Black males, Suicide

New Study Sheds Light On The Impact Of Racism On Black Male Suicides

Study reveals alarming suicide ideation among rural Black men in Georgia.

According to a new study from the University of Georgia, one in three Black men who live in rural areas in Georgia have thought about death or suicide in the last two weeks. Their experiences with racism during childhood may play outsized roles in the pattern. 

As UGA Today reported, the study illuminates that coming of age in an environment with limited resources and experiencing racism while growing up makes it difficult to have deep and fulfilling relationships with others. Feelings of mistrust and an abundance of caution towards relationships can lead to feelings of isolation, which leads to thoughts of death and suicide.

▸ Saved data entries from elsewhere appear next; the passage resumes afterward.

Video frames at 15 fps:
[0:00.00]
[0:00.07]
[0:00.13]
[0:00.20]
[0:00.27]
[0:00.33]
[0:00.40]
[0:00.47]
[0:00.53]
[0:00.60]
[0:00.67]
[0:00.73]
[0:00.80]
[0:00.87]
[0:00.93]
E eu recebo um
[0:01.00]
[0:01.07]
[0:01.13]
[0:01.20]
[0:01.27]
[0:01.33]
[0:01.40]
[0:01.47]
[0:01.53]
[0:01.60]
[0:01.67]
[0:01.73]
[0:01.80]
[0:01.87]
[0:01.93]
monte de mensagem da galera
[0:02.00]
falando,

As Michael Curtis, one of the co-authors of the study, told the outlet, “I think we often don’t look at where the disparities are and who the individuals most at risk are when we’re talking about suicide ideation. We just know it’s bad, and particularly among young Black men.”

Curtis continued, “Historically, research has not invested a lot of time and effort in looking into what are the unique cultural contexts that make certain men more at risk for suicidal thoughts than other men.”

The rate of Black men who die by suicide is increasing at an alarming rate.

In the 2023 book The Invisible Ache, authors Courtney B. Vance and Dr. Robin L. Smith detailed what they believed indicated a need to change the conversation around the mental health of Black men. Smith told NPR, “[With] Black boys and Black men, the rates of suicide is increasing. The rate is accelerating faster than any other group in the country, in the United States. And so we have to ask why.”

Smith also contextualized the compilation of internalized anti-Blackness, telling NPR, “How is it that Black boys are often seen as scary and dangerous, even when they are 6 or 7 or 10? The experience that the white world has of them is their skin color and their gender, [which], put together, creates a level of fear. So that person who I’m describing, who is pathologized and demonized, can ingest that as if those lies are true and then never expose and be treated for what it has cost them to be Black and male in America.”

As it relates to the study, Curtis said that childhood experiences loomed large as the Black men they talked to entered adulthood.

“We found when Black men were exposed to childhood adversity, they may develop an internal understanding of the world as somewhere they are devalued, where they could not trust others, and they could not engage the community in a supportive way,” Curtis said. “Engaging with social support is critical for young Black men who experience many challenges to success.” 

Steven Kogan, the lead author of the study, and a professor in the University of Georgia’s College of Family and Consumer Sciences, told UGA Today that one way to combat these suicidal ideations and other negative reactions to anti-Black racism is to instill self-love in Black children. 

“More research is needed, but one finding is unequivocal: Loving yourself as a Black person is foundational,” Kogan said. “Teaching children and youth to be proud of being Black counters the potential for them to internalize negative messages about Blackness that pervade U.S. society.”